Les staretz étaient des maîtres spirituels de l'Eglise Orthodoxe de Russie. Leurs lignées se sont surtout épanouies à la fin du XVIIIe siècle et au cours du XIXe; actuellement, il semble qu'il y en ait toujours quelque uns qui aient pu traverser les persécutions en Europe de l'Est. Par opposition aux staretz, les 'fous de Dieu' n'étaient pas en général des maîtres spirituels. L'indépendance des staretz n'a jamais été complètement acquise. Si l'on regarde par exemple l'histoire d'une de leur plus célèbres lignées, celle d'Optino au XIXe siècle, on s'aperçoit que les staretz n'ont pu s'installer et enseigner là que grâce à la protection de l'abbé du lieu, Moïse. L'évêque, jaloux de la réputation grandissante du premier staretz, Léonide, voulait le faire arrêter. Ce dernier qui était une force de la nature s'exclama: 'Quest-ce que ça peut me faire?. Vous pouvez m'envoyer en Sibérie, vous pouvez me brûler vif, je ne cèderai pas, je resterai le même Léonide. Je n'invite peersonne à venir à moi, mais je ne peux renvoyer ceux qui viennent quand même.' (19). Ce qui a empêché que Léonide ne 'disparaisse de la circulation ' et ne soit envoyé en Sibérie n'a pas été tant sa force d'âme qu'une intervention favorable du Métropolitain de Kiev, qui était plus influent que l'évêque du lieu. De telles histoires de persécutions par les autorités ecclésiatiques, auxquelles nous sommes habitués dans la vie des saints chrétiens presque comme à une figure de style, sembleraient fort étranges à un hindou: pourquoi diable empêcher un maître spirituel, un gourou de recevoir ceux qui viennent à lui? Dans cette ambiance générale, on comprend mieux l'histoire des Sociétés secrètes en Occident, avec des maîtres spirituels qui avaient décidé de se retirer et de n'enseigner qu'à une poigée de disciples dans la plus grande discrétion.

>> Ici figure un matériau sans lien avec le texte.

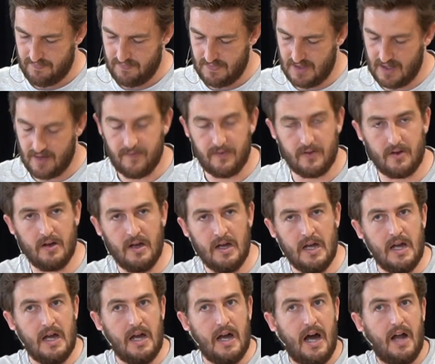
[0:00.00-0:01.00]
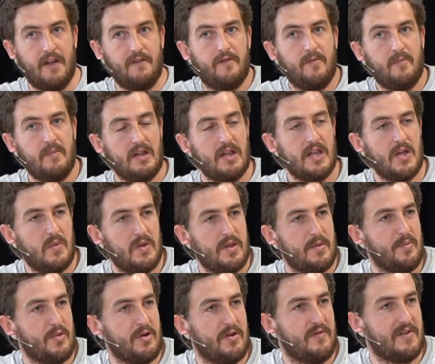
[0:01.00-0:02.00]
Now, if you're unfamiliar with
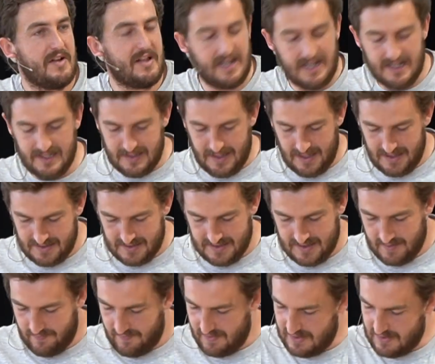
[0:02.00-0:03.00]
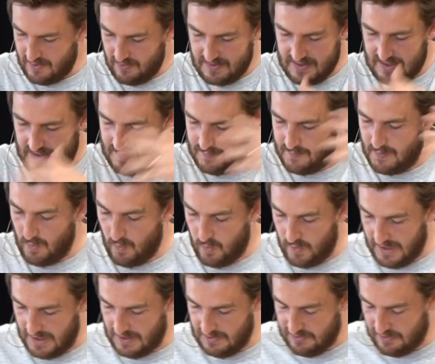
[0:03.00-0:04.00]
the book of Ecclesiastes, if this all sounds a bit
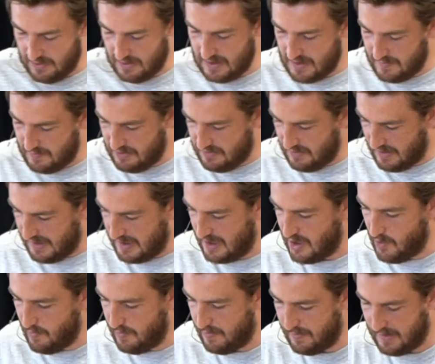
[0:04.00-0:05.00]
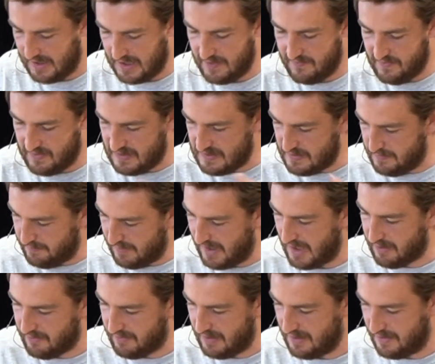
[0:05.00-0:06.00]
weird to you, let me try to help by giving you some
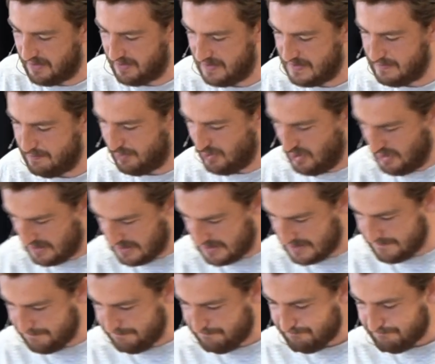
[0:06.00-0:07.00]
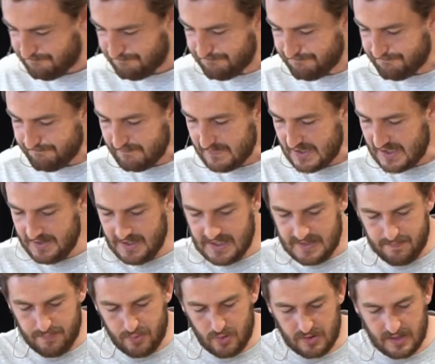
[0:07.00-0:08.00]
background to this book.
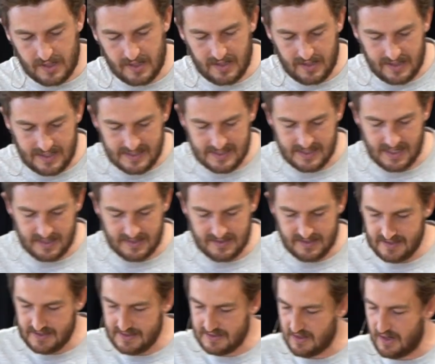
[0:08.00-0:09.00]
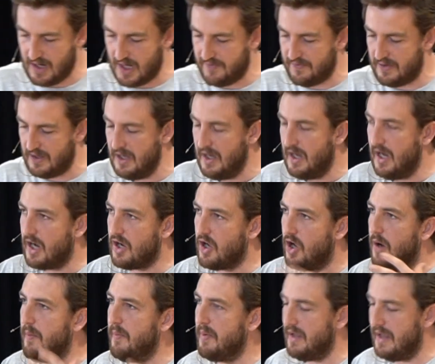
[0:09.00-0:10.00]
This book, Ecclesiastes, is kind of a, a
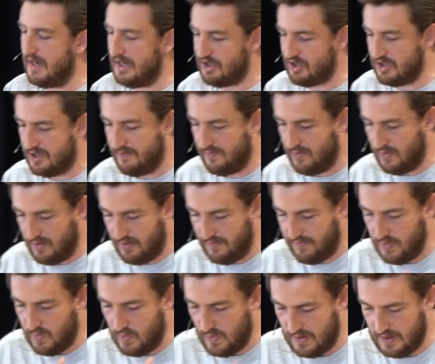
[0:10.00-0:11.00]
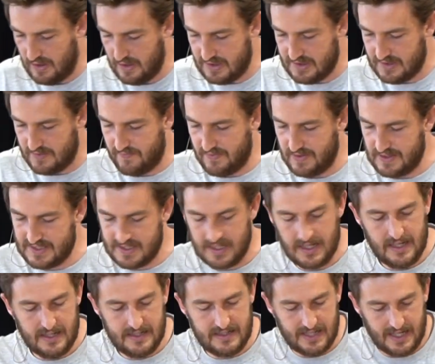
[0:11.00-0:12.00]
compilation of all of the words of this
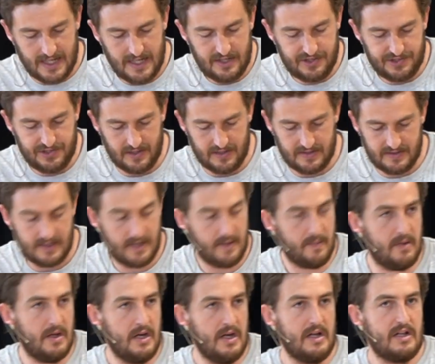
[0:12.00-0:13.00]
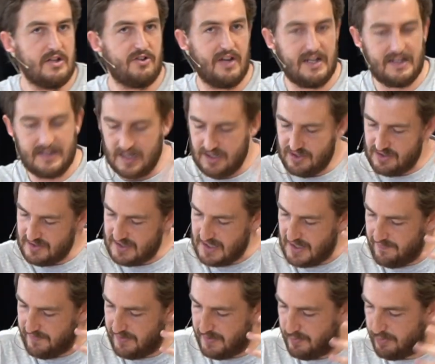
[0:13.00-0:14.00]
teacher. Some translations
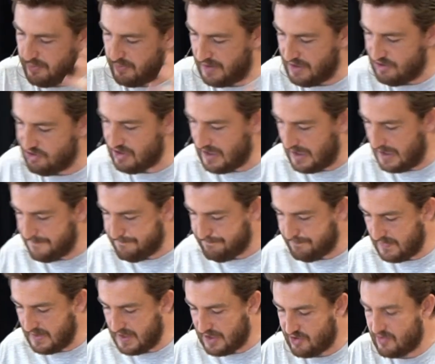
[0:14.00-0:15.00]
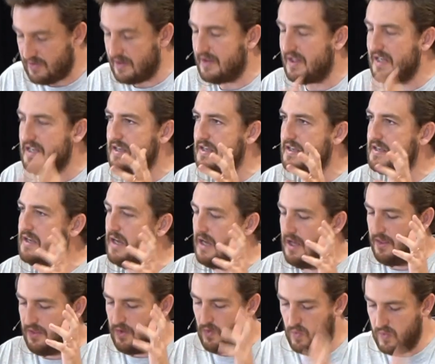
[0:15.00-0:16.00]
have the preacher. Literally, this is
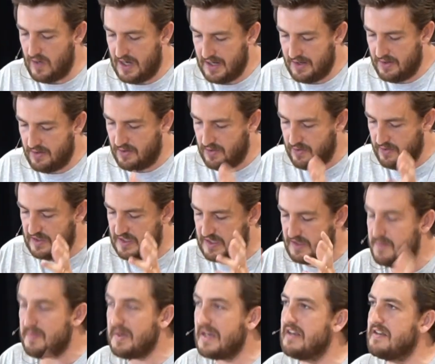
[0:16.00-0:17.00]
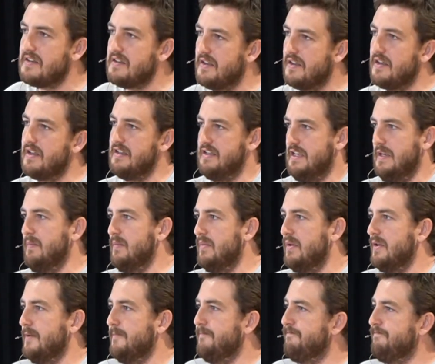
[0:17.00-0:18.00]
the one who speaks to the
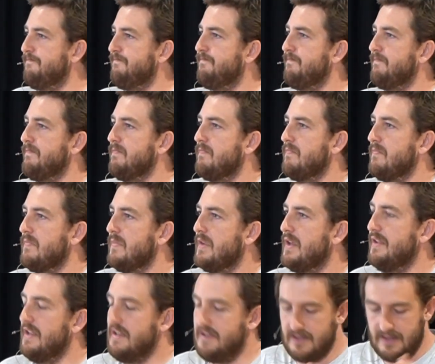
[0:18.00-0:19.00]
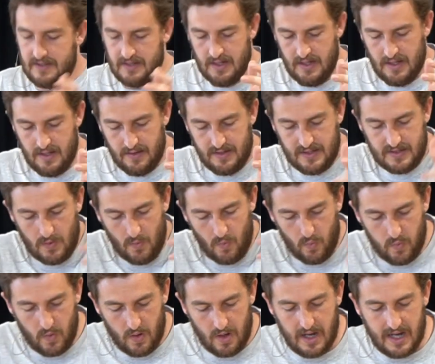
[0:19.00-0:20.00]
assembly. This is this
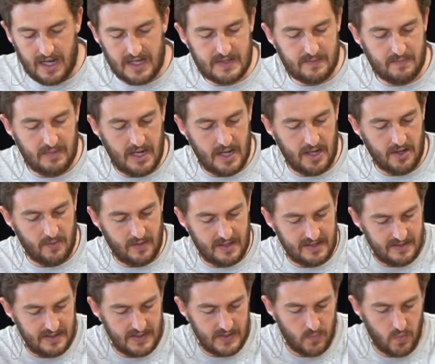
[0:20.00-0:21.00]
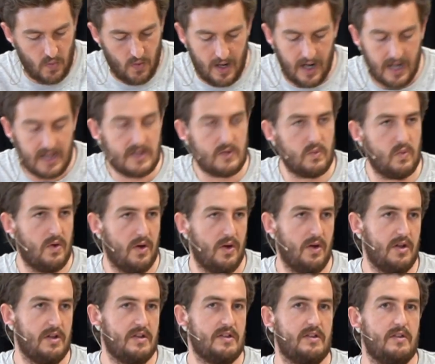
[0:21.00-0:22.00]
wise man who has these wise
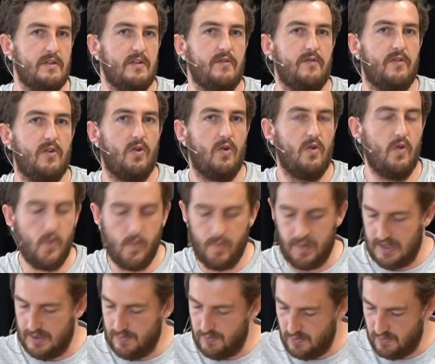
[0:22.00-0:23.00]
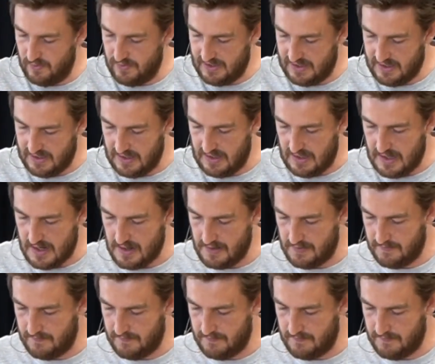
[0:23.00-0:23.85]
words for all people to hear.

Il y avait souvent foule à Optino. Lorsque l'Abbé Moïse était agon isant, quatre mille personnes sont passées à son chevet pour recevoir sa bénédiction. Ceci dit, les excès de dévotion n'étaient pas encouragés :'Le staretz Léonide traitait de 'chimères' toutes les manifestations sentimentales de l'affection. Il disait :"J'étais auprès de mon maître le Père Théodore sans aucun fanatisme et pourtant intérieurement j'étais prêt à me prosterner à ses pieds.' (20) Le staretz est une icône de l'Absolu. Le simple fait de la voir transforme: 'Un homme qui avait passé des années à chercher la 'vraie religion' et qui ne l'avait pas trouvée chez Tolstoï vint enfin à Optino 'rien que pour voir'. 'Eh bien, regardez' lui dit le staretz se dressant devant lui et le fixant avec des yeux pleins de lumière; l'homme se sentit comme réchauffé par ce regard. Il resta plusieurs mois à Optino. Un jour, il dit au staretz: "J'ai trouvé la foi".' (21)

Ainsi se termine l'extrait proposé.